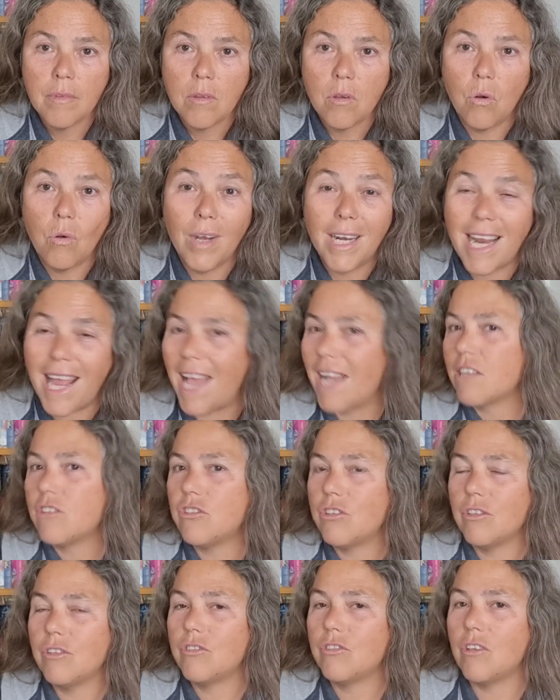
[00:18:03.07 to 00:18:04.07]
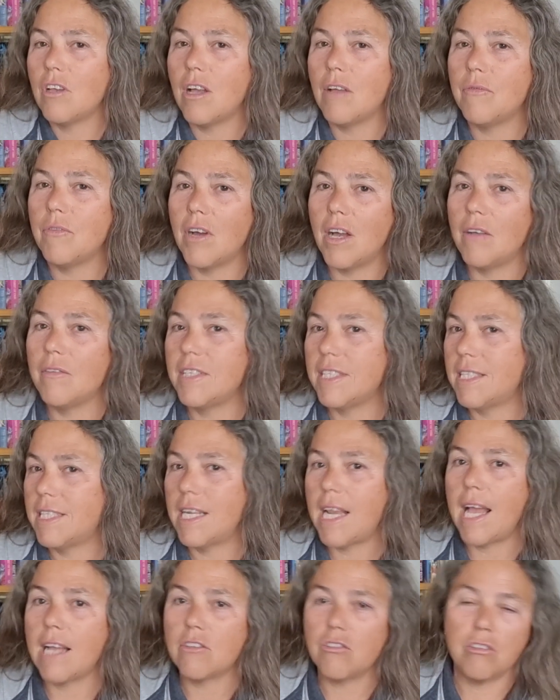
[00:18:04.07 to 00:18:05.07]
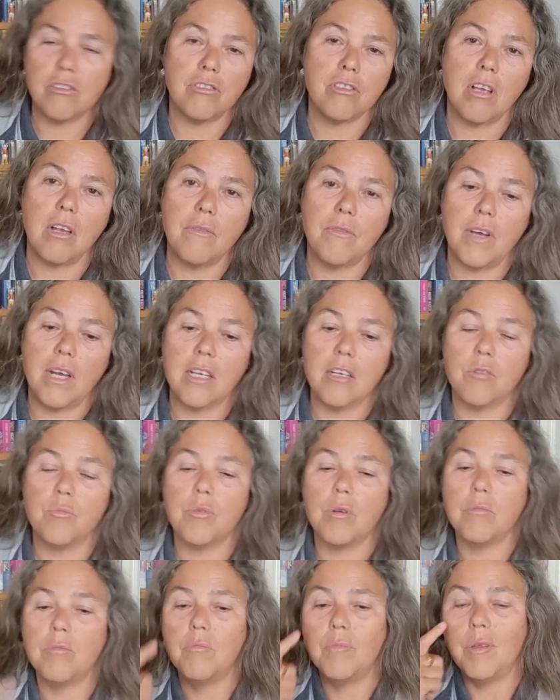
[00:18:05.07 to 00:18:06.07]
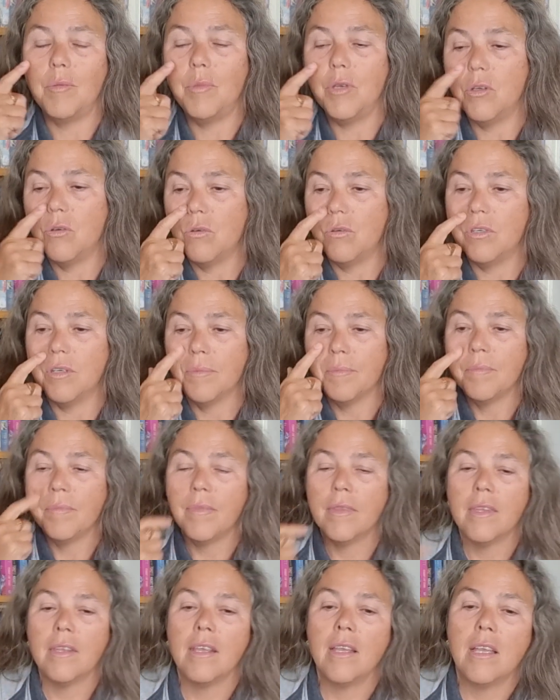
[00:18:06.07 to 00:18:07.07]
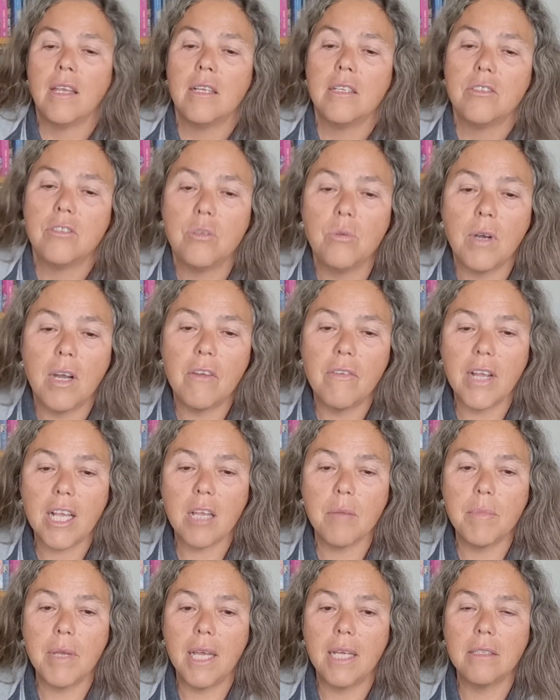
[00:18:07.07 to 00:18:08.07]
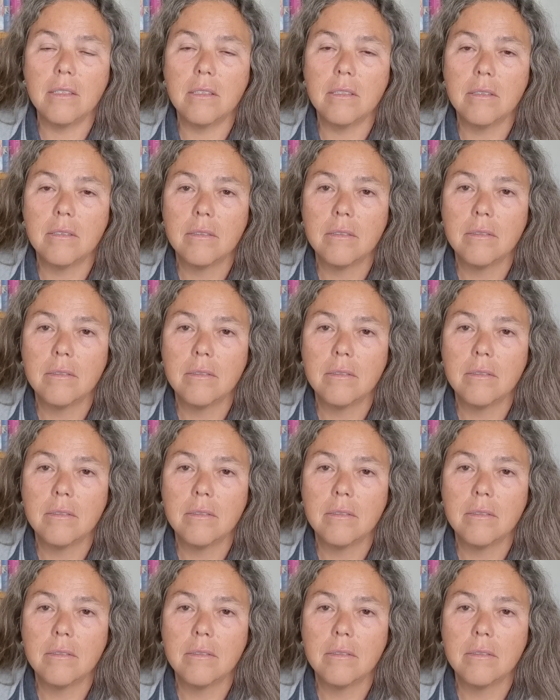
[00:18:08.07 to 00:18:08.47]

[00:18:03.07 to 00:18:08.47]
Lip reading: or an actual sci-fi. If it's an actual sci-fi, it'll probably be good. Do I recommend?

> _Task_
Beginning with the line that holds "[00:18:08.07 to 00:18:08.47]" and ending with the last line of the material, output each line exactly and nothing beyond them.

> _Your response_
[00:18:08.07 to 00:18:08.47]

[00:18:03.07 to 00:18:08.47]
Lip reading: or an actual sci-fi. If it's an actual sci-fi, it'll probably be good. Do I recommend?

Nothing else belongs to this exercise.